Thermoelectric (TE) energy conversion in conjugated polymers is considered a promising approach for low‐energy harvesting and self‐powered temperature sensing. To enhance the TE performance, it is necessary to understand the relationship between the Seebeck coefficient (α) and electrical conductivity (σ). Typical doped polymers exhibit α–σ relationship that is distinct from that of inorganic materials due to their large structural and energetic disorder, which prevents them from achieving the maximum TE power factor (PF = α2σ).

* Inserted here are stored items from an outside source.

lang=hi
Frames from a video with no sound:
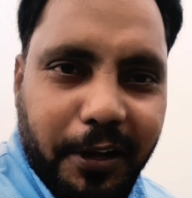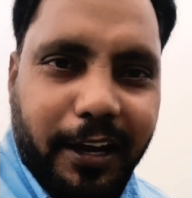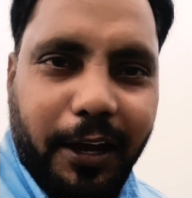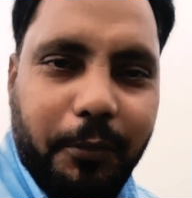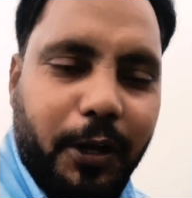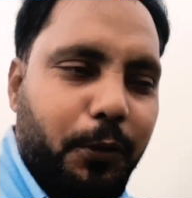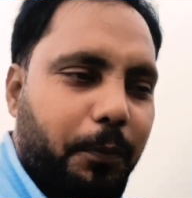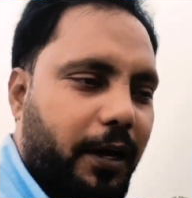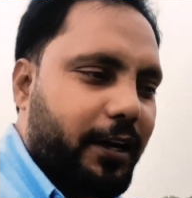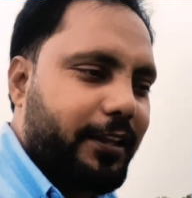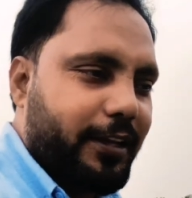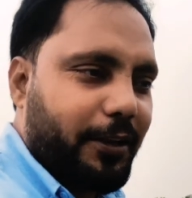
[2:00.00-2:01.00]
मुझे कैमरा तो
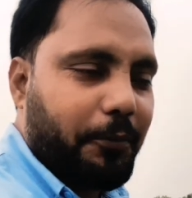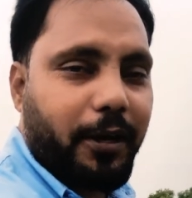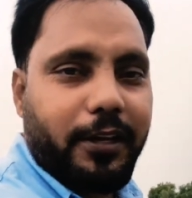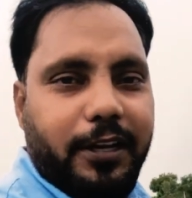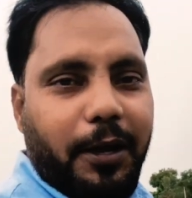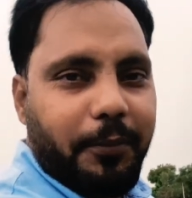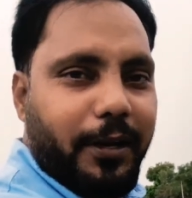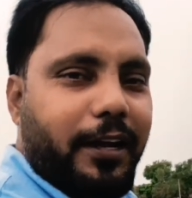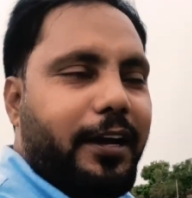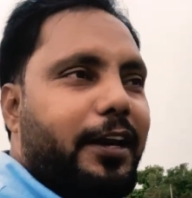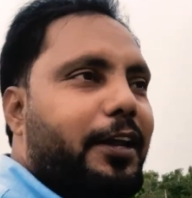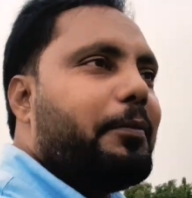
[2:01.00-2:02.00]
पकड़ने के लिए मगर
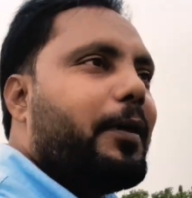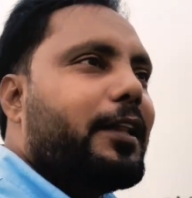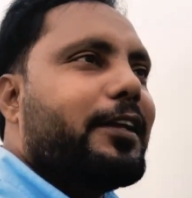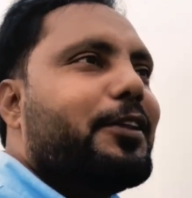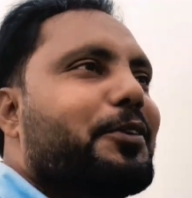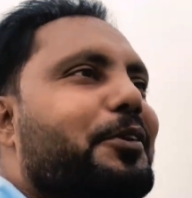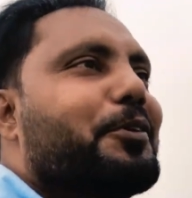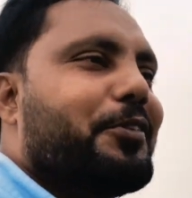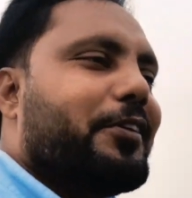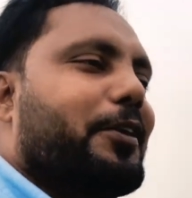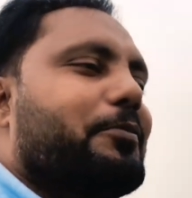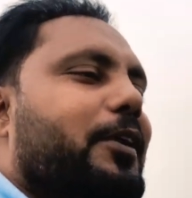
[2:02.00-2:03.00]
कैमरे के करीब आती है तो
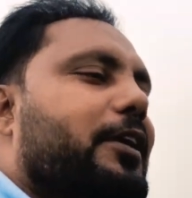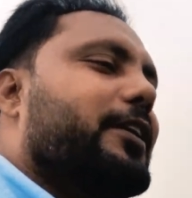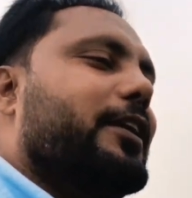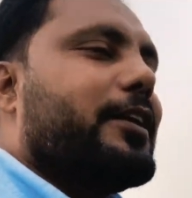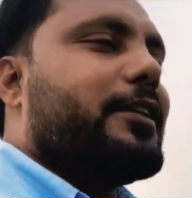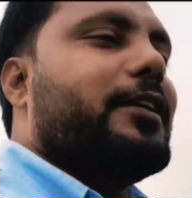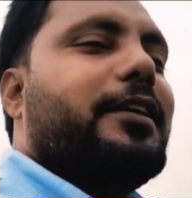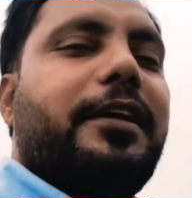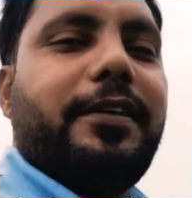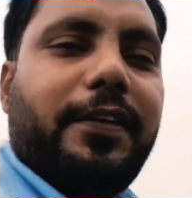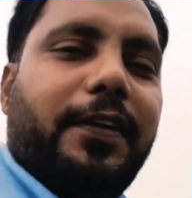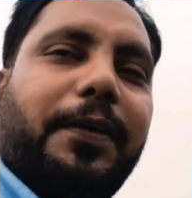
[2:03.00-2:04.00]
उनको शर्म लगने लगती है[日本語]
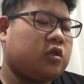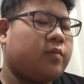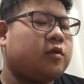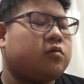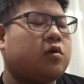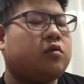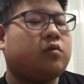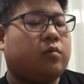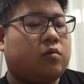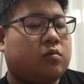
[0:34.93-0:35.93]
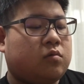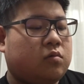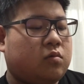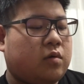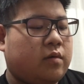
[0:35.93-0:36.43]
て食べたくないんだもん
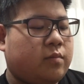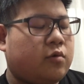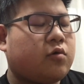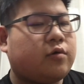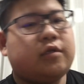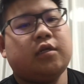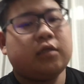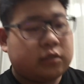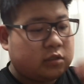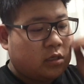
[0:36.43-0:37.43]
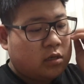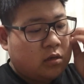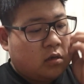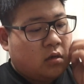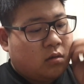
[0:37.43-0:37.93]
俺ブロッコリー嫌いだし
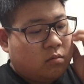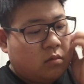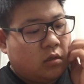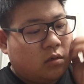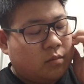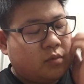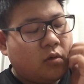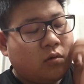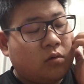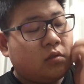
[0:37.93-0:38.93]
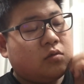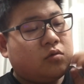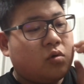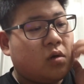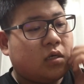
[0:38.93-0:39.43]
まあブロッコリーの
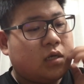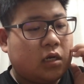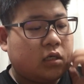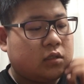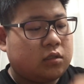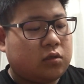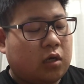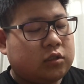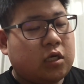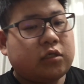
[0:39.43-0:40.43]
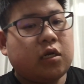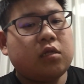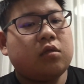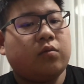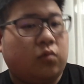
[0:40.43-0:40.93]
どこが嫌いかって言ったら味が嫌い
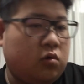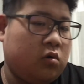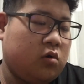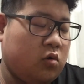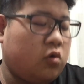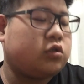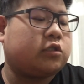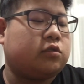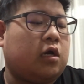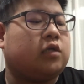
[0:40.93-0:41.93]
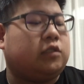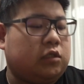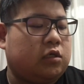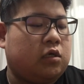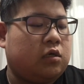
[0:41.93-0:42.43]
なんだもん美味しくない
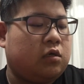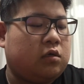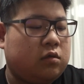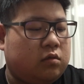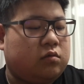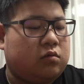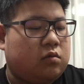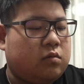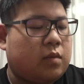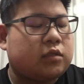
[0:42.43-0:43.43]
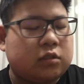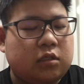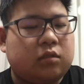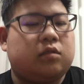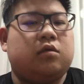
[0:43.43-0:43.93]
味うんまず
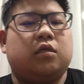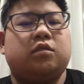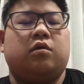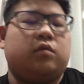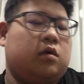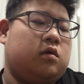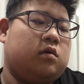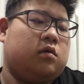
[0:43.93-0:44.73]
いっていうやつだよね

Here, an ideal α–σ relationship in the Kang–Snyder model following a transport parameter s = 1 is demonstrated with two degenerately doped semi‐crystalline polymers, poly[(4,4′‐(bis(hexyldecylsulfanyl)methylene)cyclopenta[2,1‐b:3,4‐b′]dithiophene)‐alt‐(benzo[c][1,2,5]thiadiazole)] (PCPDTSBT) and poly[(2,5‐bis(2‐hexyldecyloxy)phenylene)‐alt‐(5,6‐difluoro‐4,7‐di(thiophen‐2‐yl)benzo[c][1,2,5]thiadiazole)] (PPDT2FBT) using a sequential doping method. The results allow the realization of the PFs reaching theoretic maxima (i.e., 112.01 µW m−1 K−2 for PPDT2FBT and 49.80 µW m−1 K−2 for PCPDTSBT) and close to metallic behavior in heavily doped films. Additionally, it is shown that the PF maxima appear when the doping state switches from non‐degenerate to degenerate. Strategies towards an optimal α–σ relationship enable optimization of the PF and provide an understanding of the charge transport of doped polymers.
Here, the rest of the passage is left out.